Sushi a la Francaise, Chinese-Style

We stopped in last night at Musashi, the new Japanese
restaurant in the former Olive Garden space at 6th and Hennepin,
downtown, and took a seat at the sushi bar.

When I asked for omakase, the sushi chef who greeted us gave
me a puzzled look.

"Teppanyaki?," he
asked – or something that sounded like that.

"No, "I said, "omakase."

"We don’t have that."

Just then, a second sushi chef, Noua, overheard our
conversation, and stepped in: "I can do that. How many courses do you want? How
much do you want to spend? Four courses?
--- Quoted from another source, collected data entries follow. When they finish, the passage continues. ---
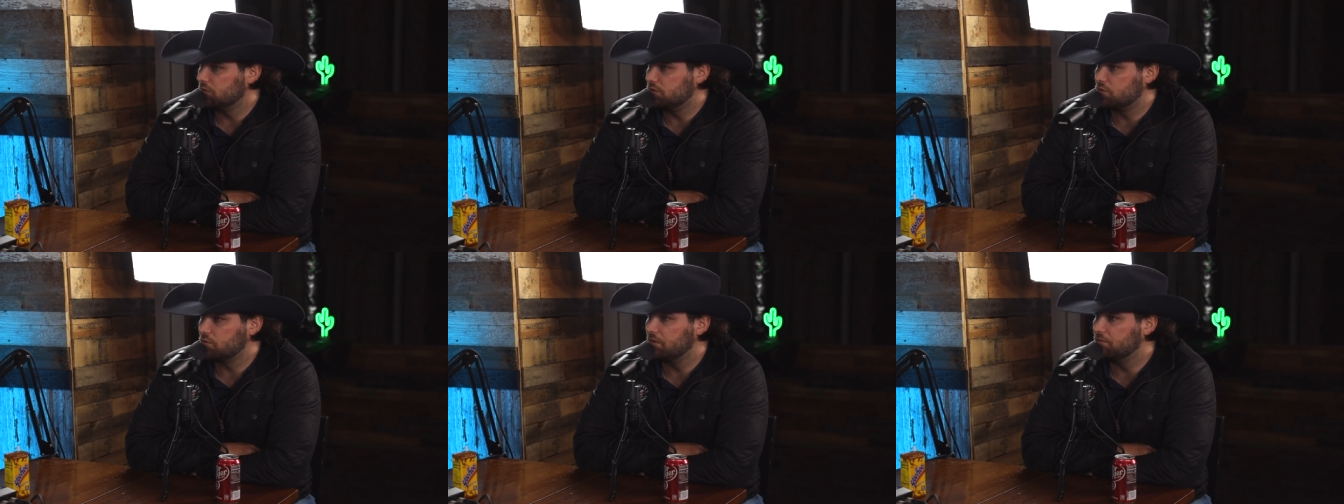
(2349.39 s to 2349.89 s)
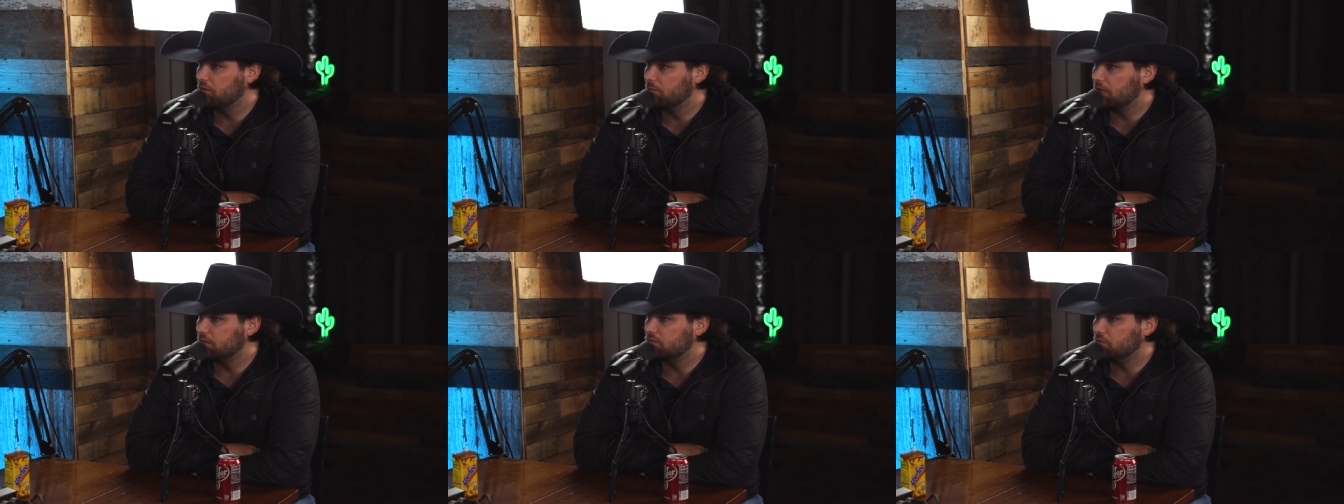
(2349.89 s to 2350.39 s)
with Shorty for
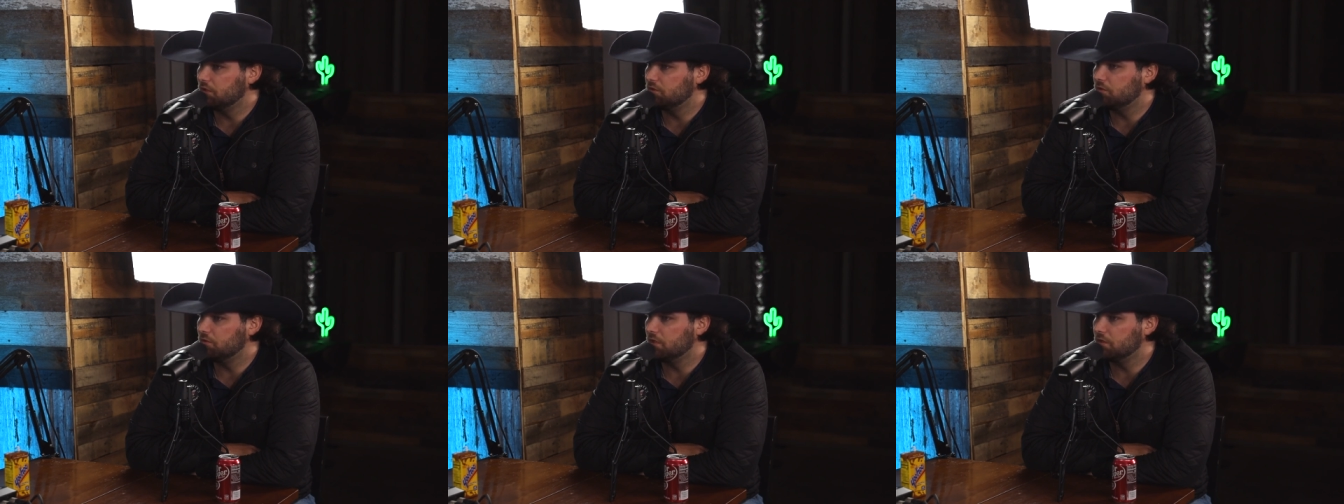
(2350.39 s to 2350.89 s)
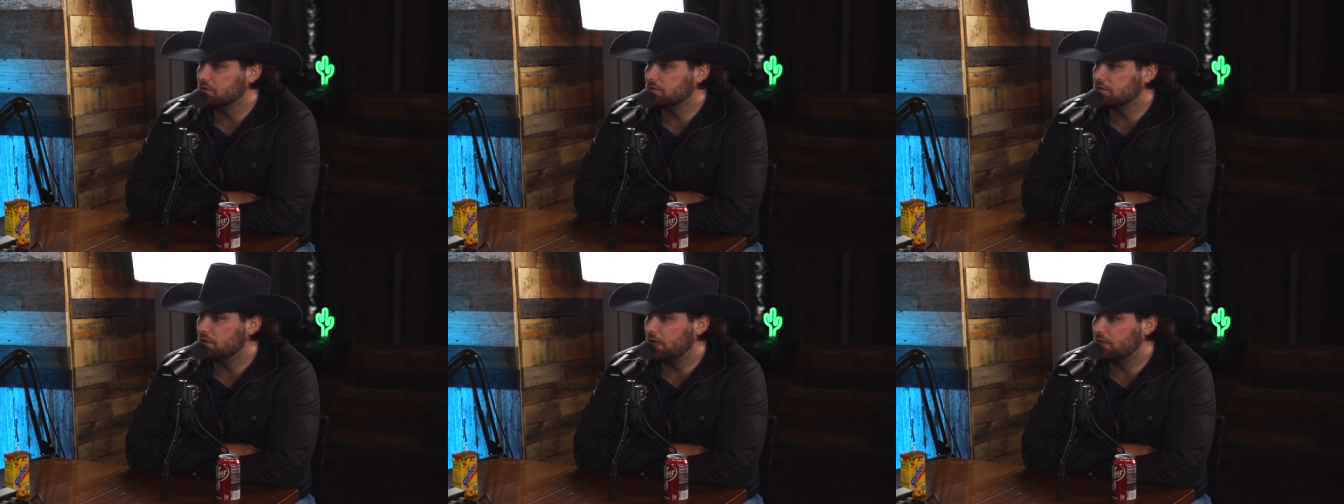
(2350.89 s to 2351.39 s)
about twenty-two
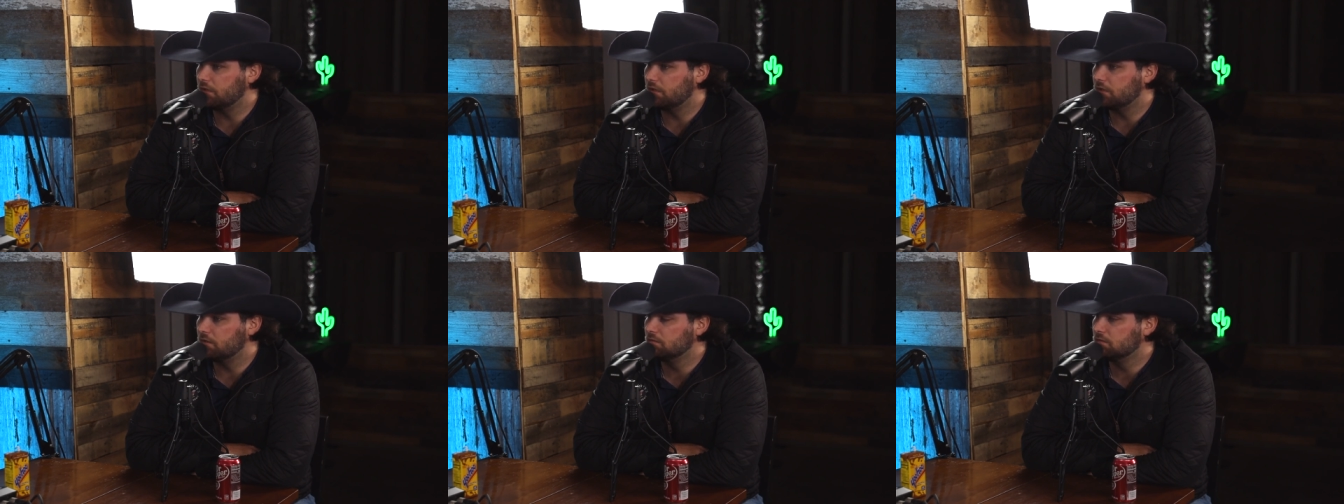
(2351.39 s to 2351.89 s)
years. And uh,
Five?

Omakase means, roughly, "chef’s choice," and when I have
tried this gambit before, the results have ranged from spectacular (Fuji-ya in
Saint Paul,) to the same stuff we could have ordered from the menu.

We never did agree on a price, but a series of off the menu
dishes started to arrive, starting with a pair of martini glasses, filled with
chunks of raw tuna and salmon with thin slices of cucumber in a soy marinade .
The novelty of this dish was the fake ice cube at the bottom of each glass,
each with a little blinking light that changed colors from to blue to green.
(Actually, mine was stuck on blue.)

Round two was four pieces of raw salmon wrapped around
spears of fresh mango, served over leaves of aromatic Japanese chrysanthemum.
partially cooked with a blow torch by the first sushi chef, presented with a
mound of shredded daikon at the center, topped with a little dollop of lumpfish
caviar. Buried beneath the daikon was
another light cube, again flashing red, blue and green. A little less novel
this time, but still an attractive presentation.
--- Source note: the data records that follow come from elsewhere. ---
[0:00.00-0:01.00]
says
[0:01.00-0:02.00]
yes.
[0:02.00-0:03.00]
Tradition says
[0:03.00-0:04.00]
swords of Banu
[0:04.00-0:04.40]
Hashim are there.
Then came a third course – a sort of seafood medley covered
in a spicy mayonnaise the color of Thousand Island dressing, dappled with
orange flying fish row. Actually quite tasty.

And for the grand finale, four little rice balls wrapped in
eel and white tuna, again presented with a flashing litecube by chef #1. This
was, he informed us, "French-style sushi."
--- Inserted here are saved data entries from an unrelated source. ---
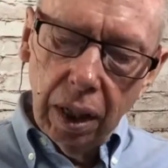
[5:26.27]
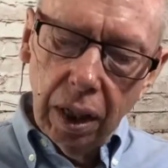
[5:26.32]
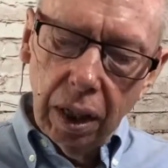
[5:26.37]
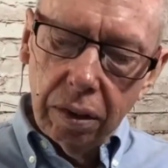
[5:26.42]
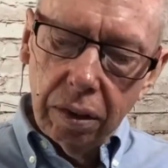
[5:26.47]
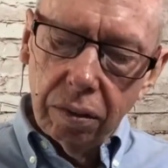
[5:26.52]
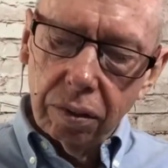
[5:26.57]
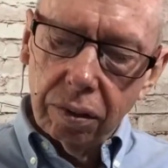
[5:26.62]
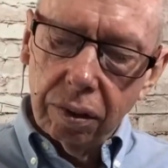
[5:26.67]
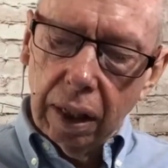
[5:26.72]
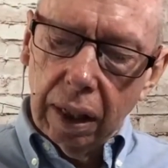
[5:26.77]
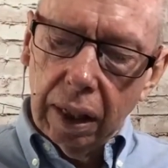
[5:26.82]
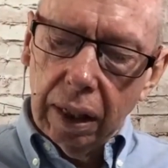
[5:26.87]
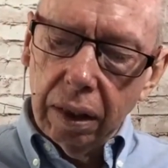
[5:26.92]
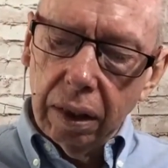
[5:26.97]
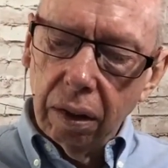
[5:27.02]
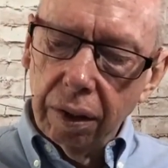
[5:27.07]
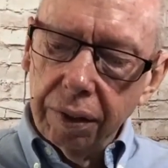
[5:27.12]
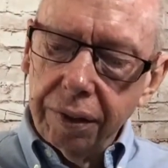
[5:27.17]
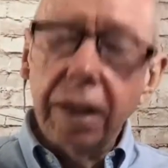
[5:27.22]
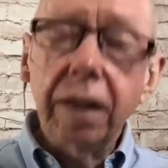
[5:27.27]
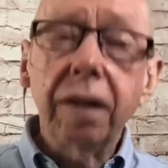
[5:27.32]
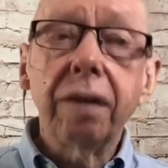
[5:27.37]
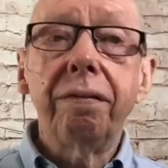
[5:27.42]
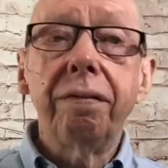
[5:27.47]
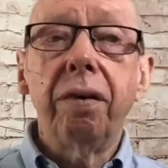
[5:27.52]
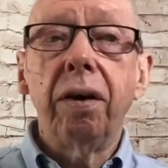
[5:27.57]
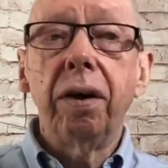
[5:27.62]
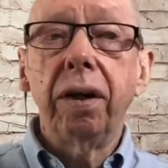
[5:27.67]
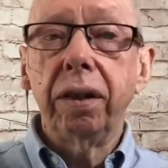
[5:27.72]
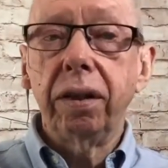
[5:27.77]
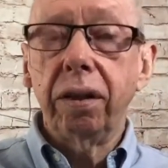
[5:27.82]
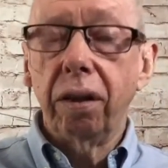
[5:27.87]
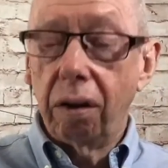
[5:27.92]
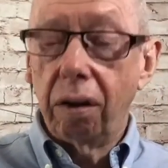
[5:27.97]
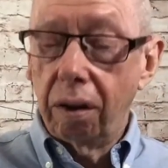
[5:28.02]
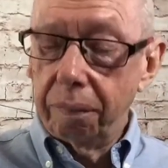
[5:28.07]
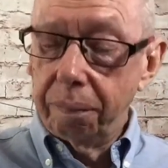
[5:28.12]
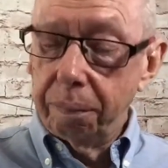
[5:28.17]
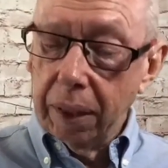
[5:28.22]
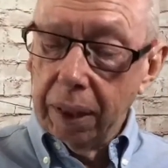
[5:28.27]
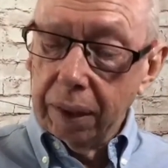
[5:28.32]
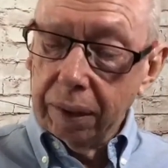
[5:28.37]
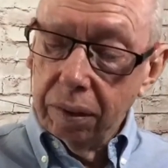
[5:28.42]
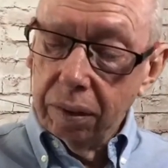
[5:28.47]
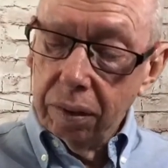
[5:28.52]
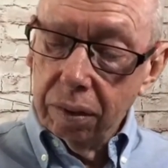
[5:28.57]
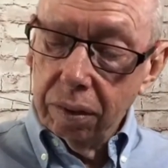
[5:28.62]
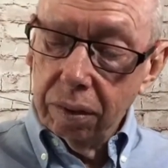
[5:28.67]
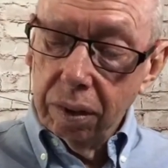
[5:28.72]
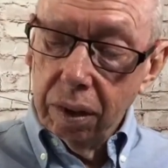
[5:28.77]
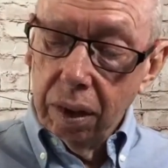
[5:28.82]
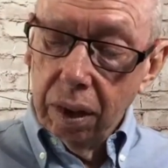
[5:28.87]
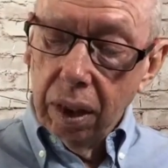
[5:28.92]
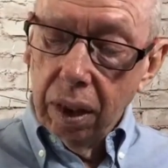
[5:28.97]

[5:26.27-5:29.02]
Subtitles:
You say identifying the hot buttons,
I have never seen anything like it in France, but the
phrase, French-style sushi rang a bell. The last place I went that offered
"French-style sushi" was the Mt. Fuji in Maple Grove, which serves up neon
day-glo fantasies on the theme of sushi far more elaborate than anything
dreamed of in the land of the rising sun. The chefs at Mt. Fuji are Chinese, as
are the owners of Musashi, and Wasabi, which opened last year near the
Metrodome.

It turns out that Minneapolis may be prt of a global trend. According to a December 2006 report from Agence France-Presse, an estimated 90 percent of all the Japanese-style restaurants in France are Chinese-owned.

So I asked sushi chef #1 where he was from, and he said,
China. "Are you all from China?" I asked. "We’re from Asia," sushi chef #3
offered, helpfully. "Not me, " shouted out Noua, in perfect English " I’m from Saint
Paul."

Overall, some of the off-the-menu omakase dishes were pretty good, some of it was just okay, and mostly it was kind of weird. It certainly didn’t seem very Japanese, but maybe that’s okay. Neither is teppanyaki, really, nor California rolls. I did see a lot of "normal" sushi come out of the sushi bar while we were dining, and it looked the same as it does everywhere else.

Bottom line: dinner
with the four omakase dishes and a spicy tuna roll, plus tax, tip, and a couple
of drinks apiece came to just under $120.